The kitchen would have served a big-city hotel very well. Two large stoves, a wall of small appliances, a refrigerator that could hold a water buffalo, and a butcher block table running down the center of it all that resembled the deck of an aircraft carrier. Lou had taken his food very seriously.

A red sun was creeping down the window by the sink. A haze was settling across the land. In all those Hammer movies I saw at the drive-in, this is when we saw Dracula's eyes come open in his coffin. My eyes were wide open now, too, because somewhere in the house somebody was speaking.

I pulled the .38 from my belt. I moved forward one quiet step at a time, drawn by the voice. All I could tell from here was that a male was speaking.

The kitchen led me to a hallway that stretched from front to back of the place. Near the vestibule I could see the bottom of a staircase that curved out slightly. The voice was coming from a room in that area.

Getting in had been easy enough. This was where it became real work. I didn't like the exposure that being in the hallway forced on me. If somebody peeked out of that room, I'd have no place to hide. I started walking on tiptoe.

When I got close enough to make sense of the words being spoken, I stopped and listened.

“You weren't her friends. You said you were. But you lied. I was the only real friend she had. I tried to let it go. I took long trips to try and forget about it. I wanted to get on with my life, but I couldn't. Then when her birthday came this year—

“I took care of Bennett and Davenport. I would've taken care of Raines, too, but the law got to him first.” Then: “You're going to open that safe for me and you're going to do it right now.”

I still couldn't identify him. The voice was familiar, but I couldn't put a name or a face to it. Not anybody I knew well.

A closet door on my right was open a few inches. Glancing inside, I saw her slumped against the wall. The gray maid's uniform was distinctive.

I jammed the .38 back down into my beltline and then tended to her as best I could.

This was used as a storage closet. Boxes lined the opposing walls. The center where she lay was open.

I knelt down next to her. When I touched her wrist, her eyes opened. I put a finger to my lips and shook my head. Recognition showed in the blue eyes. The smells were a mixture of perfume, talcum powder, and blood. Her pulse was stronger than I'd expected. She started to sit up, but her body spasmed with pain. She started to fall back against the wall, but I grabbed her before she hit. She didn't need any more pain, and neither of us needed any noise.
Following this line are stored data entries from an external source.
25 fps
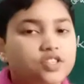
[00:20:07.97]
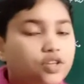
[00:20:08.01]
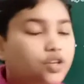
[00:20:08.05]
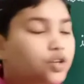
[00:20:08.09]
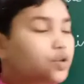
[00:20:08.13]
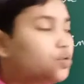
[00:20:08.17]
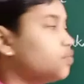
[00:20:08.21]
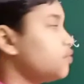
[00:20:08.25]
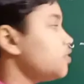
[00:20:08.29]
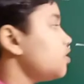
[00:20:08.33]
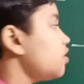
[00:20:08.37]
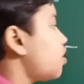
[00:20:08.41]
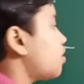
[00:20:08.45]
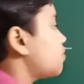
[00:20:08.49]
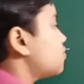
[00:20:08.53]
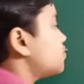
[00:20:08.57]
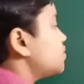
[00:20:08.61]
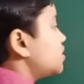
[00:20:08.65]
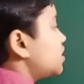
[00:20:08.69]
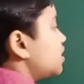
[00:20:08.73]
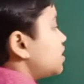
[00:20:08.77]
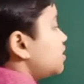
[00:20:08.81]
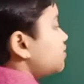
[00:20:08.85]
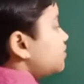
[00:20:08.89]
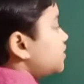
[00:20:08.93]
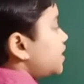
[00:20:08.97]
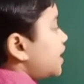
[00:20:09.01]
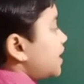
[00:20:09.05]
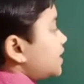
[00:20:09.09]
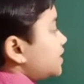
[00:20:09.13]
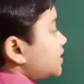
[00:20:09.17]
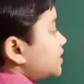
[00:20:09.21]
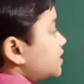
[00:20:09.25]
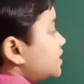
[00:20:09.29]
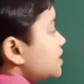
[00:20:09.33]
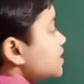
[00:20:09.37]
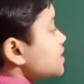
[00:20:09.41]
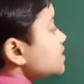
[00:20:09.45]
you will observe
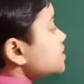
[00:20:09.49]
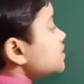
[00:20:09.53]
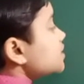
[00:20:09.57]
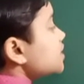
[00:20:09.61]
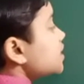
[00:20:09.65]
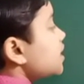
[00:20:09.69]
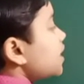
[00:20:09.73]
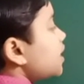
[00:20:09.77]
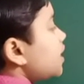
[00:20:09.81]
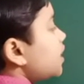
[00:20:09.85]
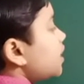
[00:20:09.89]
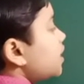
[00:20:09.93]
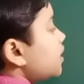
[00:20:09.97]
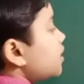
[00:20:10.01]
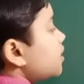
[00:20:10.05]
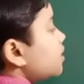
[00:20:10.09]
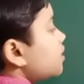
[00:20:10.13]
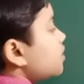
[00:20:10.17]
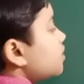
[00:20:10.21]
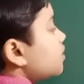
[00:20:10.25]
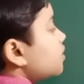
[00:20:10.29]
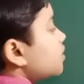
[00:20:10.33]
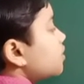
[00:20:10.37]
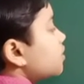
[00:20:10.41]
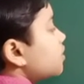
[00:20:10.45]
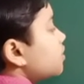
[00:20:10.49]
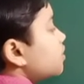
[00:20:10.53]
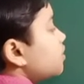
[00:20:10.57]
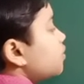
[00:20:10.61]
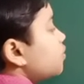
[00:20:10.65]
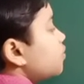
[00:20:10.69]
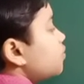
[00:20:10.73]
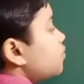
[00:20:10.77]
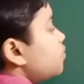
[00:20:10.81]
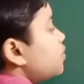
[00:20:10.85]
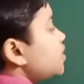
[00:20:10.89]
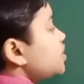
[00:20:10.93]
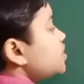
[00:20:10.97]
that this ink,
I still didn't know who was ranting on in the living room.

She exhaled in a shaky burst, then began searching her skull with trained careful fingers. She found the wound. When she took her fingers away, they were stained with blood. She examined them without any emotion I could see, like a nurse assessing a patient's injury. She scowled then. Anger. Good. Right now, that was the most appropriate emotion of all.
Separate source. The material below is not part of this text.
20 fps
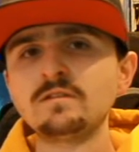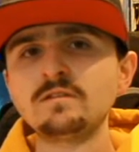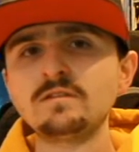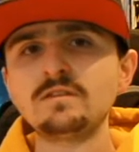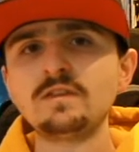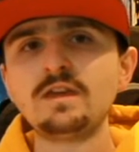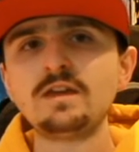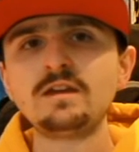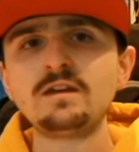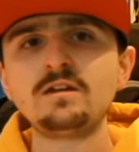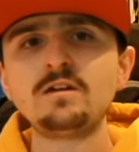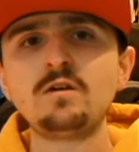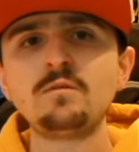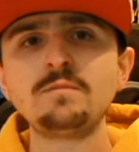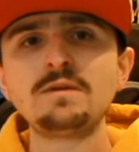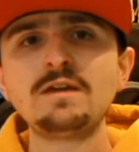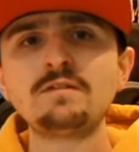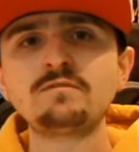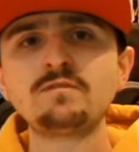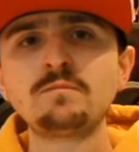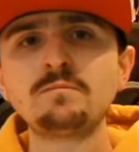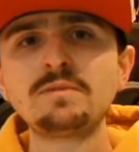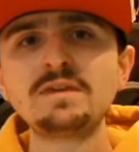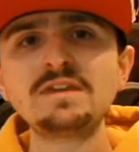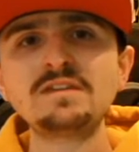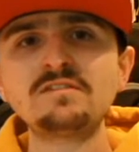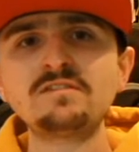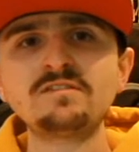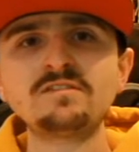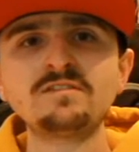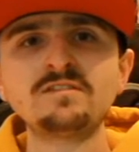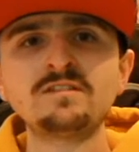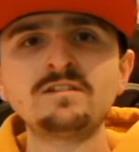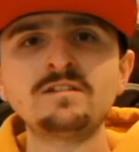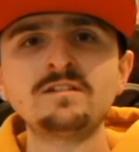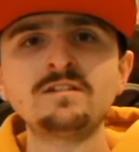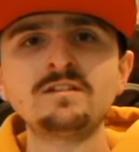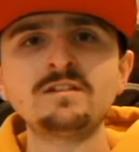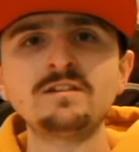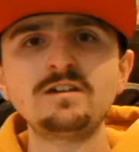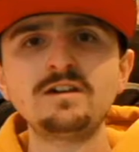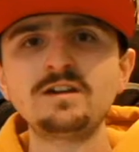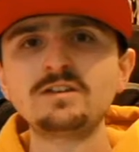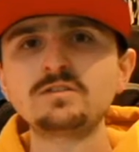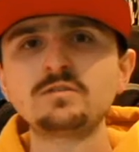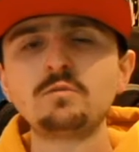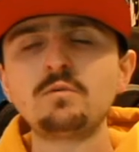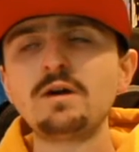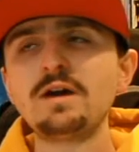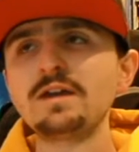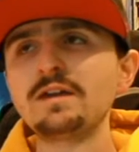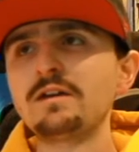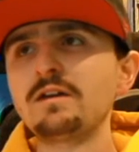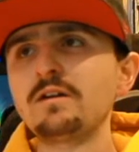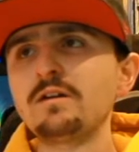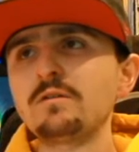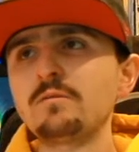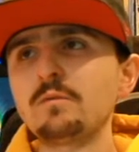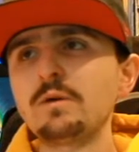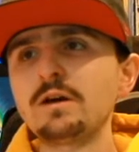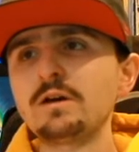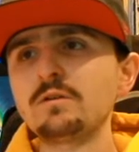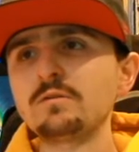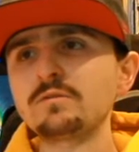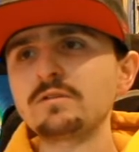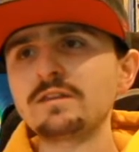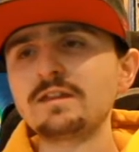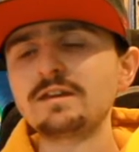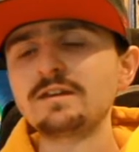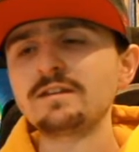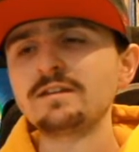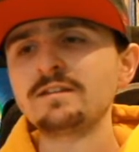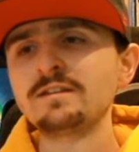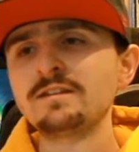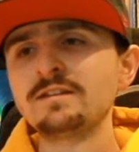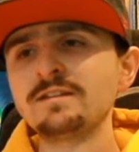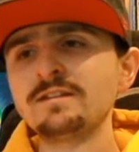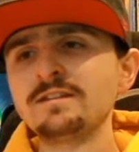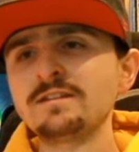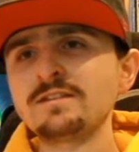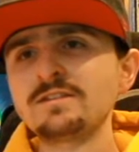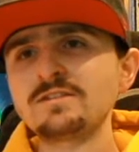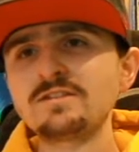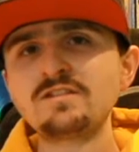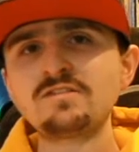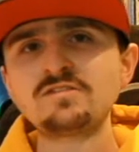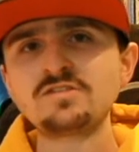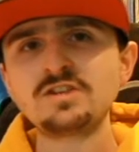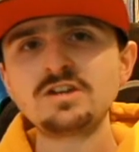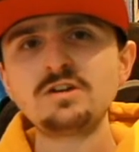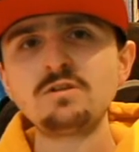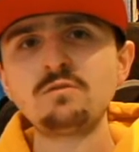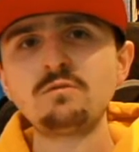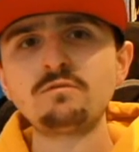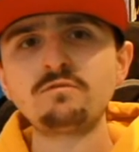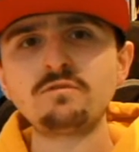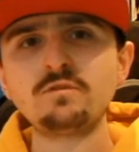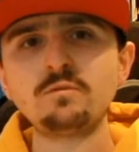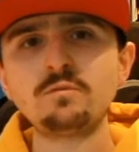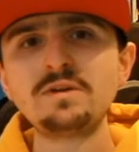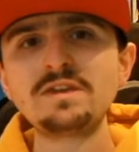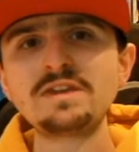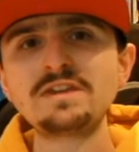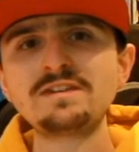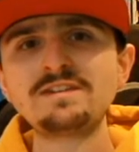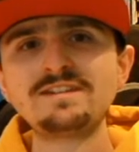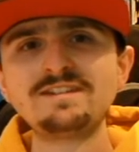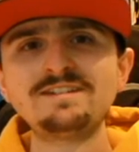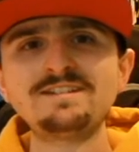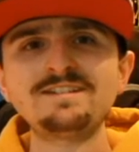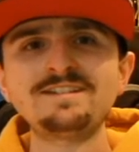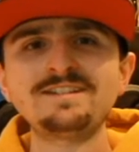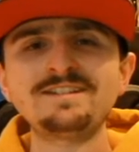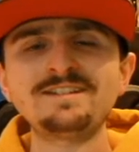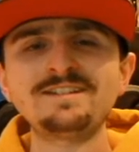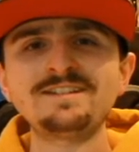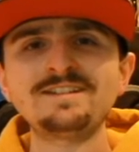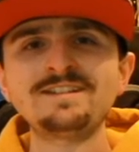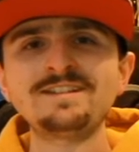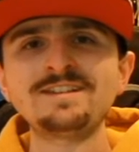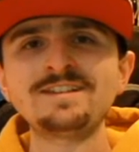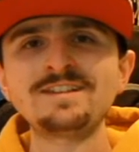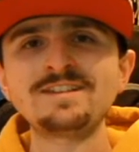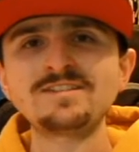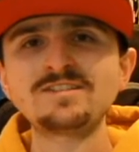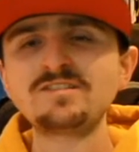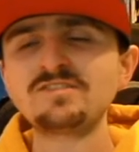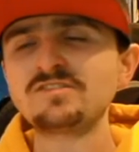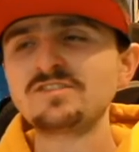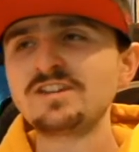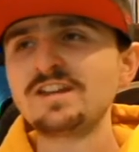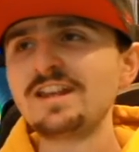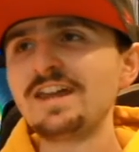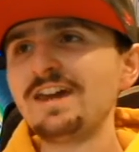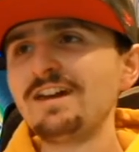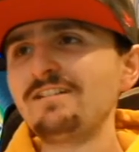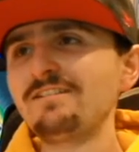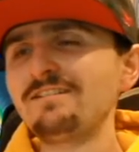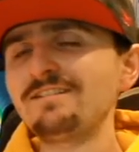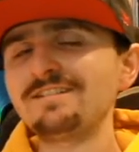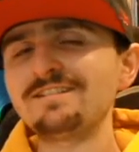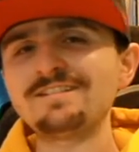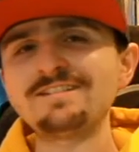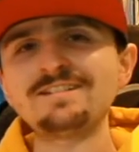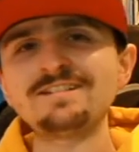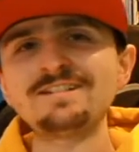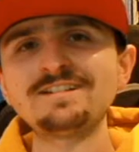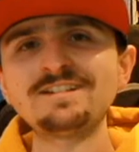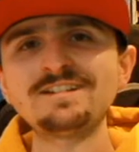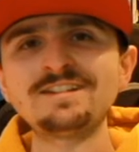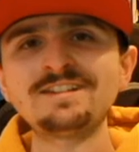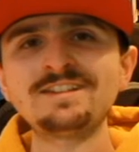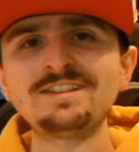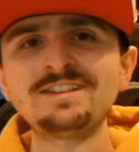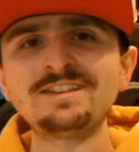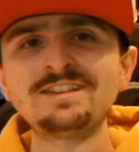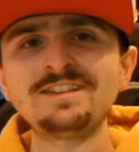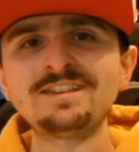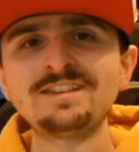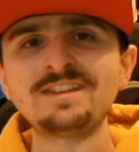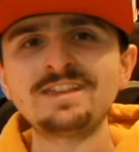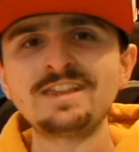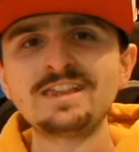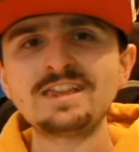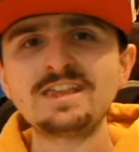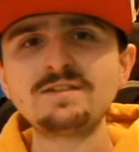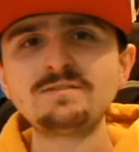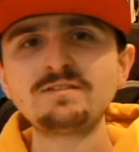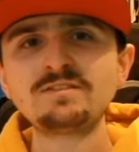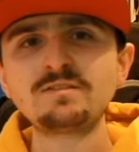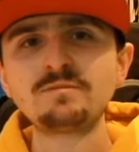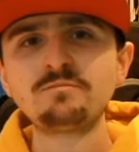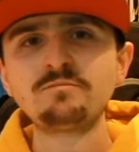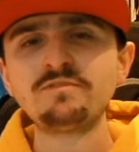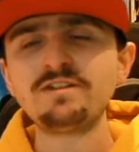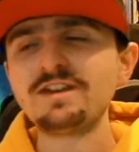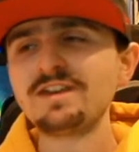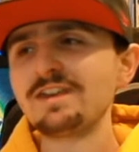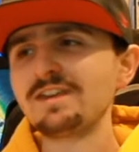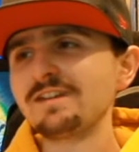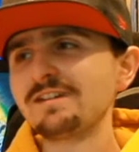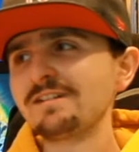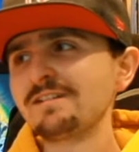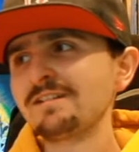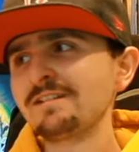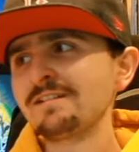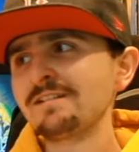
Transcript: Like, can't we have some peace and quiet world? Like, just chill for a week. Just chill out. Give us a break.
We reverted to pantomime. I jabbed my finger in the direction of the kitchen. She gave a slight nod. Even that caused her to wince. I pantomimed standing up. She gave me a shrug. Maybe, maybe not. I got to my feet and then reached down and took her hand. The flesh was callussed and very cold. We started her long, painful trip upward. She rose by a few inches at a time. When she was halfway up, she started to slump against the wall. I got my arm around her waist to steady her and kept it there for the rest of the journey. She was a thin woman of maybe fifty. I'd made the mistake of thinking she was frail. But as she rose, I could feel her strength pushing against the damage that had been done to her head and her senses. There were a lot of prairie people like her. They'd brought their strength out here from the East. Without that kind of backbone, they would never have survived the daily perils of the frontier.